I've been using ddrescue to clone MBR hard drives for many many years, even when the source and destination drives are of different sizes. This has been rather trivial in the case of MBR drives:

A. If destination drive capacity > source drive capacity
    ddrescue -f /dev/sda /dev/sdb mapfile
i.e., nothing special to be done and any extra space on the destination drive is just unallocated and can be used to expand the last partition or create a new one with standard disk management tools on Windows or Linux.

B. If destination drive capacity < source drive capacity (of course the allocated partitions still must fit within the destination drive, with unallocated sectors at the end, which occurs quite frequently in my use cases)
    ddrescue -f -s12345678s /dev/sda /dev/sdb mapfile
where one would use "fdisk -l" to determine the last-used sector of the last partition to use with the -s option (after adding 1)

The problem I now have is with GPT drives (I resisted crossing the 2 TiB threshold till now ...) which have several sectors of backup partition table and other information at the very END of the disk as well as the beginning (regardless of unallocated space in between). So my approach above needs to be augmented to take into account this additional structural information stored not only at the very start of the disk as in the case of MBR drives, but also at the very end.
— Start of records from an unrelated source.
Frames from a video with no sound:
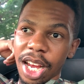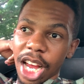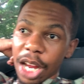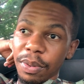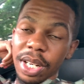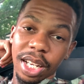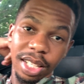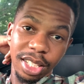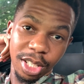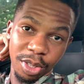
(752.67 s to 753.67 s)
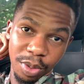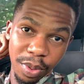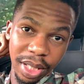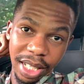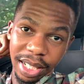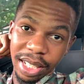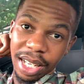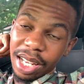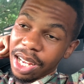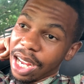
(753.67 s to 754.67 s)
i really can't tell you with that
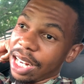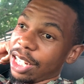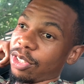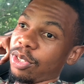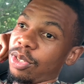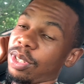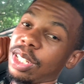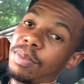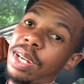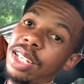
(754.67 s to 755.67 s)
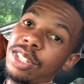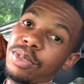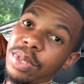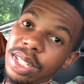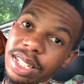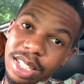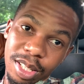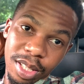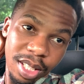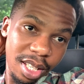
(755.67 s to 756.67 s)
unless you're using my
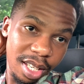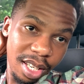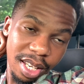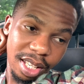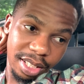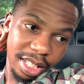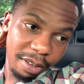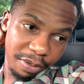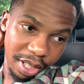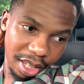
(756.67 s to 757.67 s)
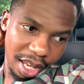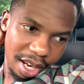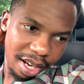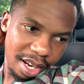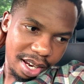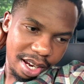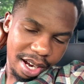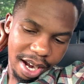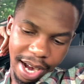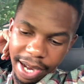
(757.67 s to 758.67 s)
strategy and stuff like that
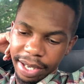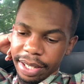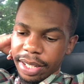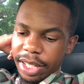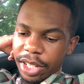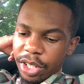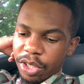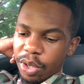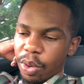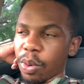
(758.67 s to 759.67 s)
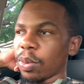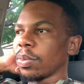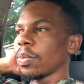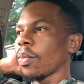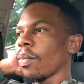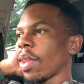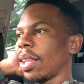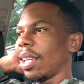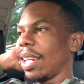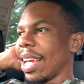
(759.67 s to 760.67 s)
all right so
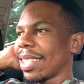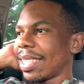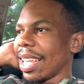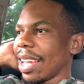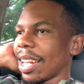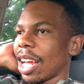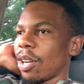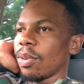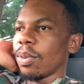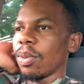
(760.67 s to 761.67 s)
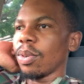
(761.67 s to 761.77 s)
the next thing now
How would I need to adjust my ddrescue commands to take this into account? Specifically:

1. What command can I use to get the sector number and size of the position of the secondary GPT header at the end of the disk? 2. Is there any other structure information scattered elsewhere on the drive (i.e., other than at the very beginning and the very end) that would complicate this even more? 3. How would I modify my simple 1-liner ddrescue flow (to presumably multiple invocations) to copy all the relevant parts and have a clean GPT drive at the end of my cloning operation in the case where the disks are not EXACTLY the same size? 4. Another more subtle problem: There is also a protective MBR on a GPT drive that makes the entire drive look like a single partition fully allocated disk, and this would also need adjustment of the faked partition size if the destination drive is larger or smaller than the source drive; so where and how would that adjustment need to be made?
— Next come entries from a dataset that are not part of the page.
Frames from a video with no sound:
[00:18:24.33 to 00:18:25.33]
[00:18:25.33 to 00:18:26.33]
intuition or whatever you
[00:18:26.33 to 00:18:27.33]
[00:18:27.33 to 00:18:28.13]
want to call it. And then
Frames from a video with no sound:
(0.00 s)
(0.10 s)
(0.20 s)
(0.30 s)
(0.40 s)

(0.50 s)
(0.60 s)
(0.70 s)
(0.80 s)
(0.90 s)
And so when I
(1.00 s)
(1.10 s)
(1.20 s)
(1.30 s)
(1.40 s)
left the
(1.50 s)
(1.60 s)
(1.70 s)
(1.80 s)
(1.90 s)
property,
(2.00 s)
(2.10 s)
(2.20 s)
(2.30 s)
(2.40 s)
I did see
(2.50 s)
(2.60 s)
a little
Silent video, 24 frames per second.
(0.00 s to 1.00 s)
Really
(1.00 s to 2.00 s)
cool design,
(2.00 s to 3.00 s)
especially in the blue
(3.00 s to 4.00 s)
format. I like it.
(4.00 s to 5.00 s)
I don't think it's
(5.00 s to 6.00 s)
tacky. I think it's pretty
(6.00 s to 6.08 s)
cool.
More fundamentally, I'm actually surprised that this hasn't come up before since GPT drives have been around for a while now and I would imagine that rescuing or cloning to a drive that is larger than the original would be a frequent occurrence. For the purely cloning application perhaps there are other tools that take care of this, but they typically aren't doing any rescuing. And even though the end result would be useable since the primary GPT header and partition information would still be intact, the secondary header/partition info blocks would indeed be corrupted.

I believe gdisk will fix this corruption both by recreating the secondary end-of-disk partition information and fixing the protective MBR info, but this is not self-evident and it seems anecdotally that many tools including gparted will choke on the mismatch and not recognize any partitions, which would cause unnecessary anguish when in fact the disk might indeed be entirely useable.

Perhaps a new option for ddrescue is called for here? A "GPT-fix-unequal-source-vs-destination-size" option? Which of course would only apply in the case of a complete disk copy (i.e., not a partition copy, which wouldn't have this problem).